Reiseblog No. 5 // Fazit Äthiopien und die Erkenntnis: Wir sind näher dran, als wir denken

Unsere Besuche in Äthiopien neigen sich dem Ende zu. Die Tage waren intensiv. Ich wurde mit Situationen konfrontiert, die ich in meinem Leben zuvor noch nicht erlebt habe. Menschen ohne Hände reichten mir ihren Arm zu begrüßen. Menschen ohne Beine umarmten mich voller Freude. Und all das, was sich sich vielleicht erschreckend liest, war irgendwann normal. Ich will nicht lügen: am Anfangs hatte ich Berührungsängste.

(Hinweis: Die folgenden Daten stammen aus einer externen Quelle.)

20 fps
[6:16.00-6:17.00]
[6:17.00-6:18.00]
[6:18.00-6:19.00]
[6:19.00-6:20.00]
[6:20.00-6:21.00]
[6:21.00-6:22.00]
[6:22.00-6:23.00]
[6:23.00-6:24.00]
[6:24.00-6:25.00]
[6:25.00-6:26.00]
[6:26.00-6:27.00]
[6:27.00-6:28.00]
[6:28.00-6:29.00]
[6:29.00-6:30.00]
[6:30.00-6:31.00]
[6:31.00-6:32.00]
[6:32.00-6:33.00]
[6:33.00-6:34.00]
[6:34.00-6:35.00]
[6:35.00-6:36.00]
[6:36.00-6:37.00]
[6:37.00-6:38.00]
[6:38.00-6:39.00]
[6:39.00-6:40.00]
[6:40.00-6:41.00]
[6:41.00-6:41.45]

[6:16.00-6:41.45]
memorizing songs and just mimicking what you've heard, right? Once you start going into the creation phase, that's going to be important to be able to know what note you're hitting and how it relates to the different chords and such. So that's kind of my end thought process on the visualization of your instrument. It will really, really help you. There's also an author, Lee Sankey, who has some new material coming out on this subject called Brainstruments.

Doch vielmehr hat es mir zwei Sachen gezeigt: Menschen, die absolut nichts haben, scheinen oft glücklicher zu sein, als viele der westlichen Welt, die alles zu haben scheinen. Sie sind so dankbar über unsere Hilfe, dass ich teilweise nur noch überwältigt war. Ahmed hat es auf den Punkt gebracht: „Du bist zufällig in Deutschland geboren. Diese Menschen zufällig in Äthiopien. Wir sind alle gleich.“ Also Wie können wir entspannt zu Hause sitzen und so tun, als ob die Probleme weit entfernter Völker nichts mit uns zu tun habe, wenn wir gleichzeitig den nächsten Thailandurlaub planen?

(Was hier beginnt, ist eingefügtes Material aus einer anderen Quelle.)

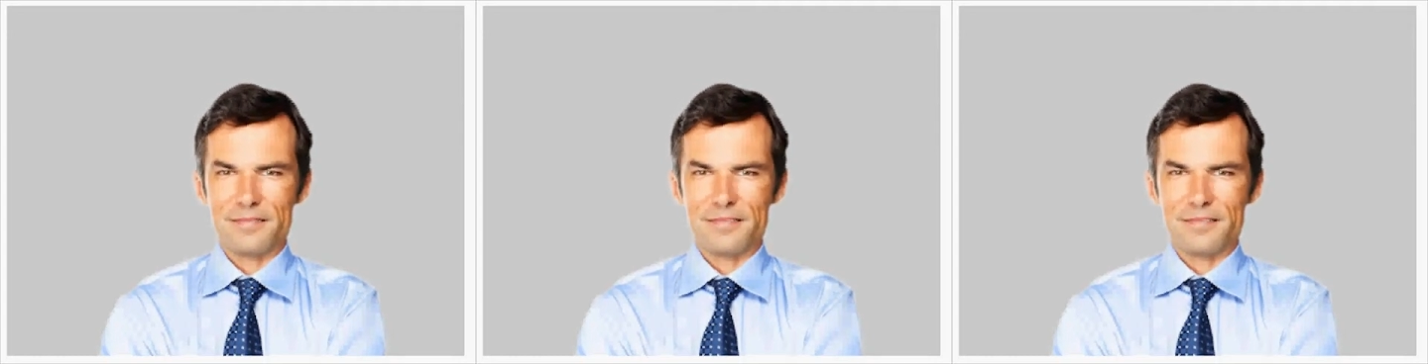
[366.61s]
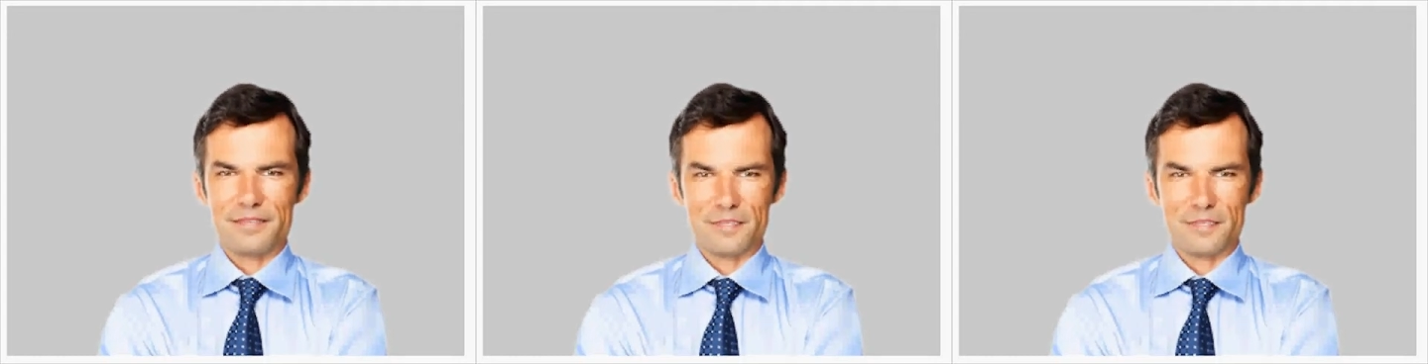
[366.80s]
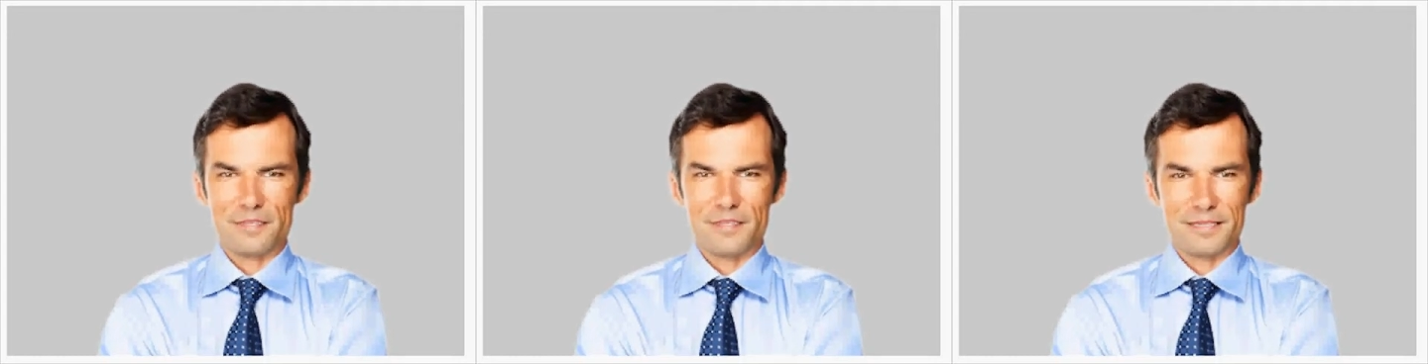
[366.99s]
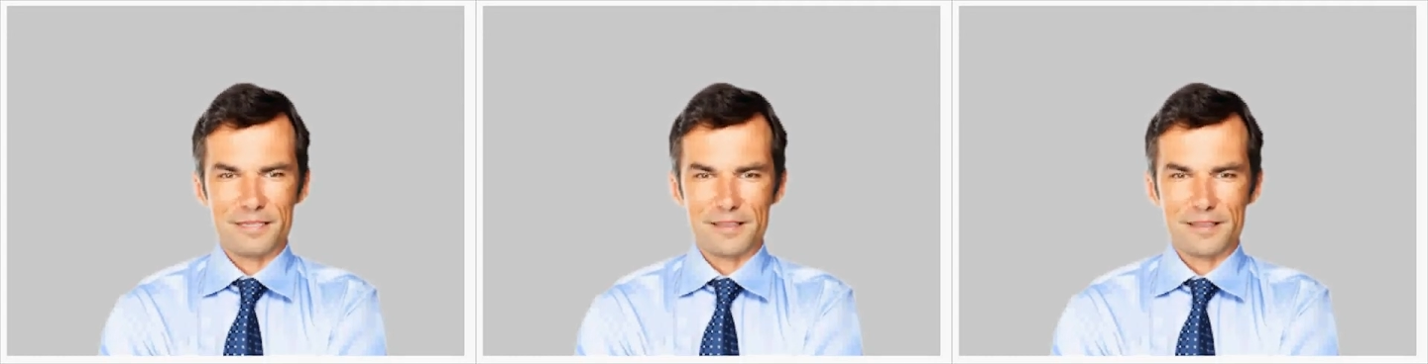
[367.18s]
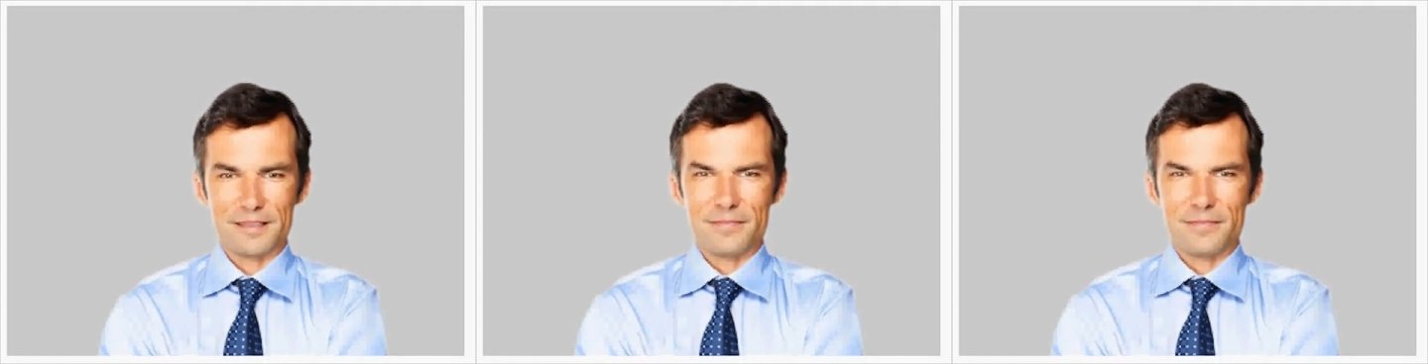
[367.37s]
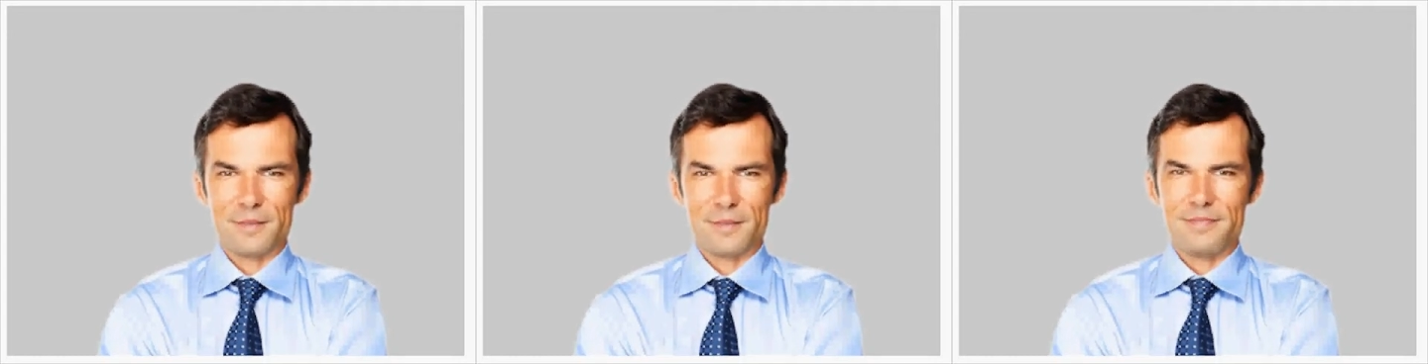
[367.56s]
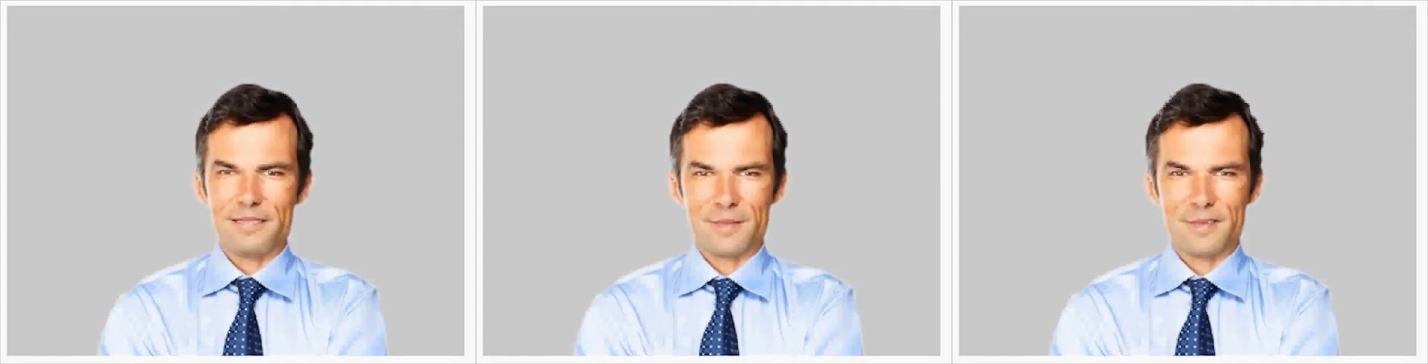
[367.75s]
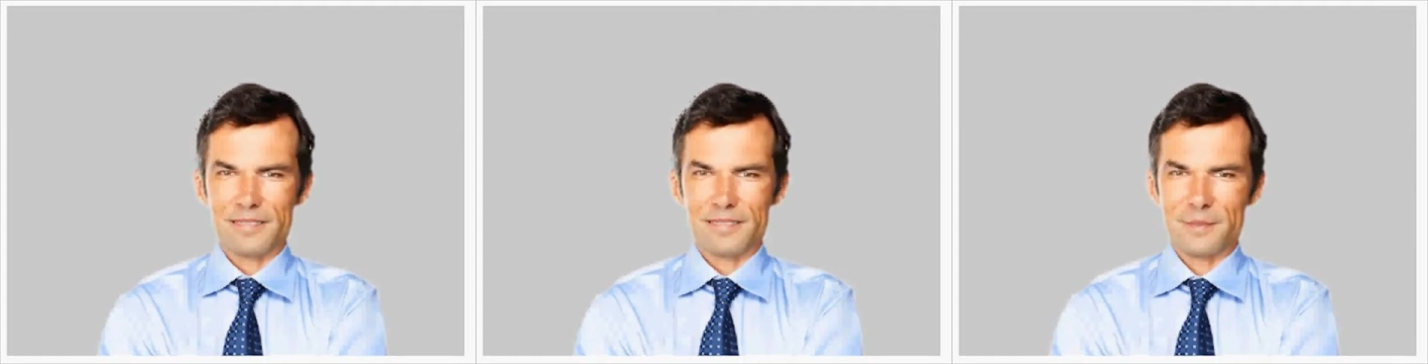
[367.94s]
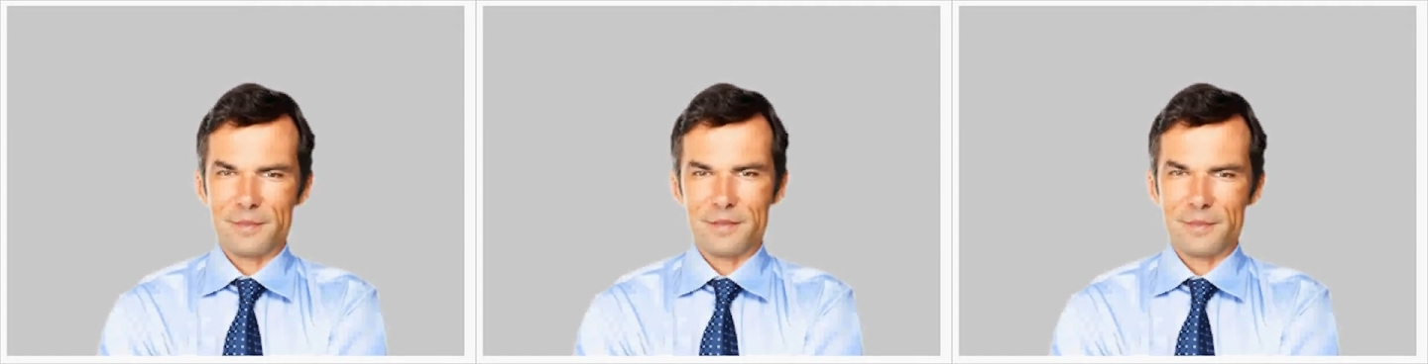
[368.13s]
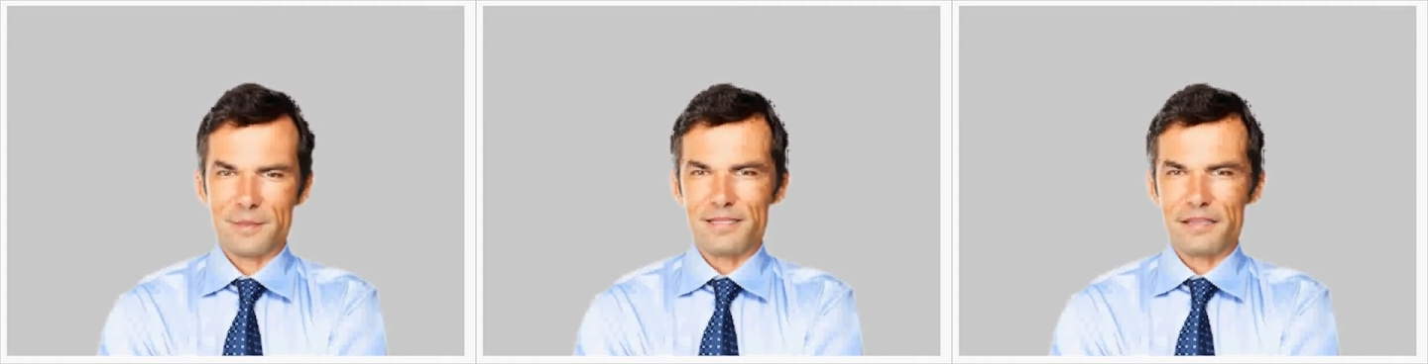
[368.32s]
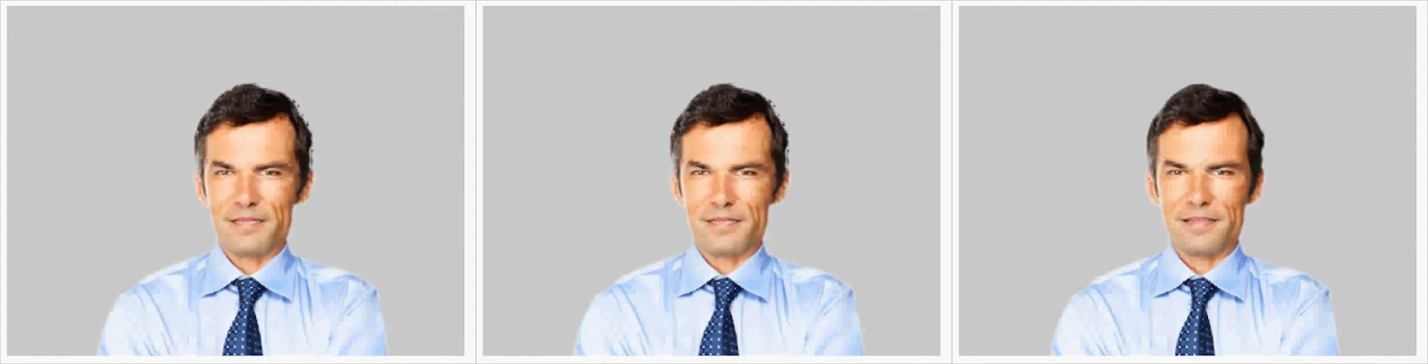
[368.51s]
Christianity's importance for
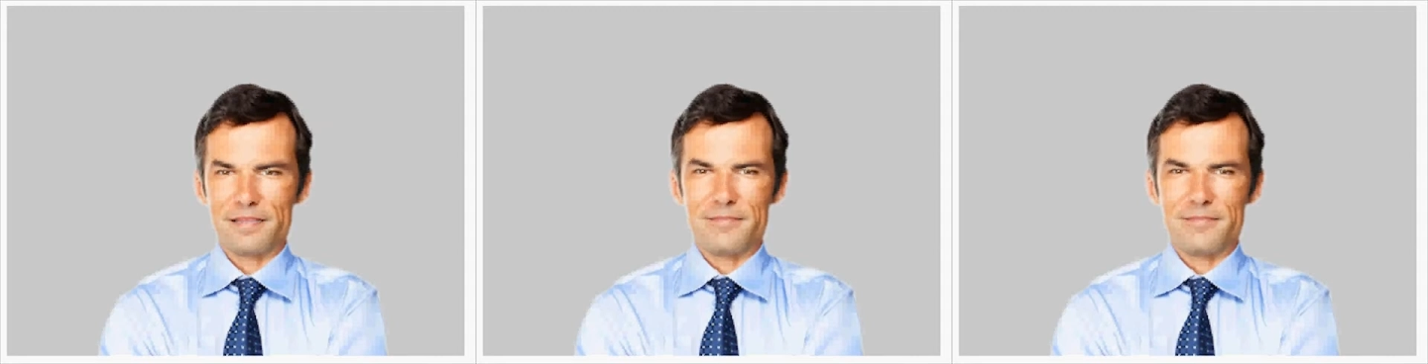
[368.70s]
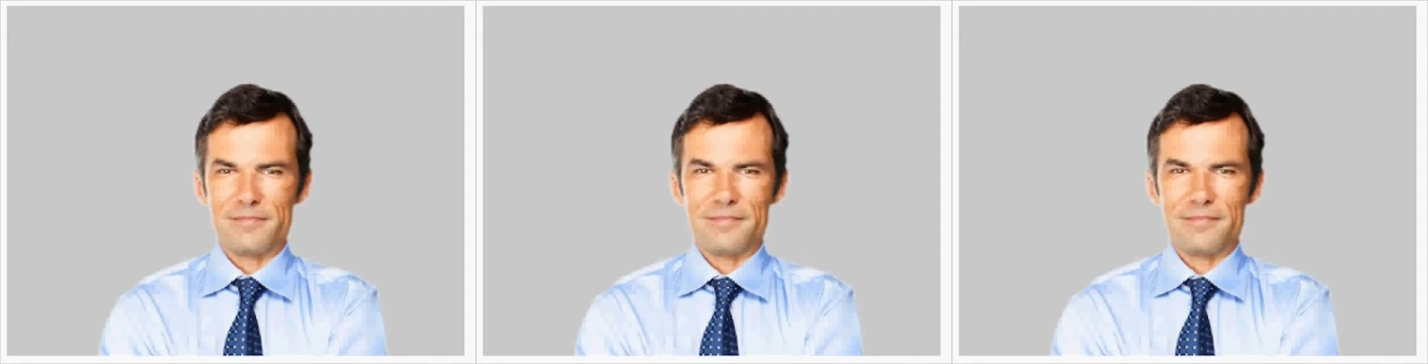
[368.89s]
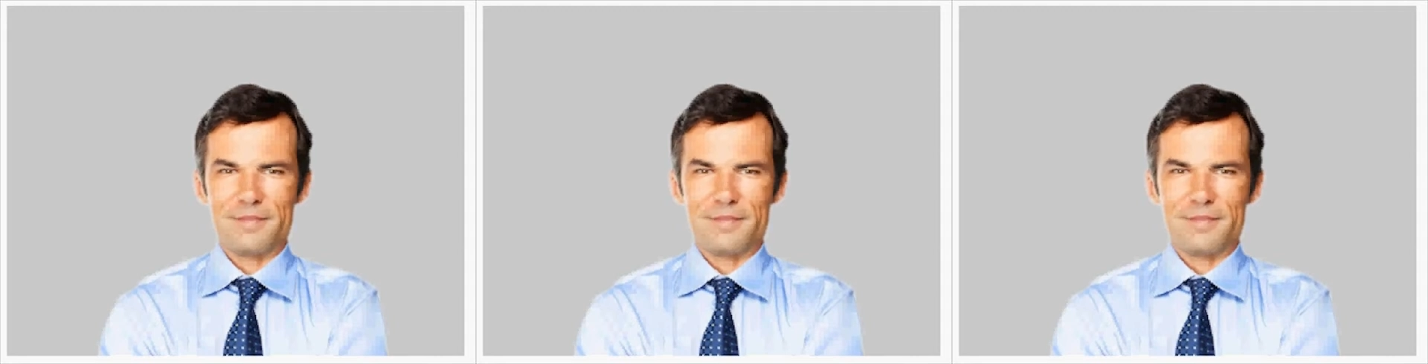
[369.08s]
Occidental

Addis Abeba weint, als wir gehen.

Gemeinsam mit Christine mache ich mich auf den Weg zum Flughafen. Im strömenden Regen schieben wir unsere Gepäckwägen die Rampe zur Abflughalle rauf. Nach einer Woche Äthiopien heißt es jetzt, raus aus Addis, rein ins nächste Abenteuer. Auf der Anzeigetafel am Gate blinkt unser Ziel in leuchtenden Lettern: „Entebbe“. Auf nach Uganda. Zu diesem Zeitpunkt weiß ich lediglich den groben Plan für die nächsten Tage und, dass der Fokus auf Humanitären Hilfsprojekten liegt. Was ich noch nicht mal erahnen kann ist, was mich bald erwartet.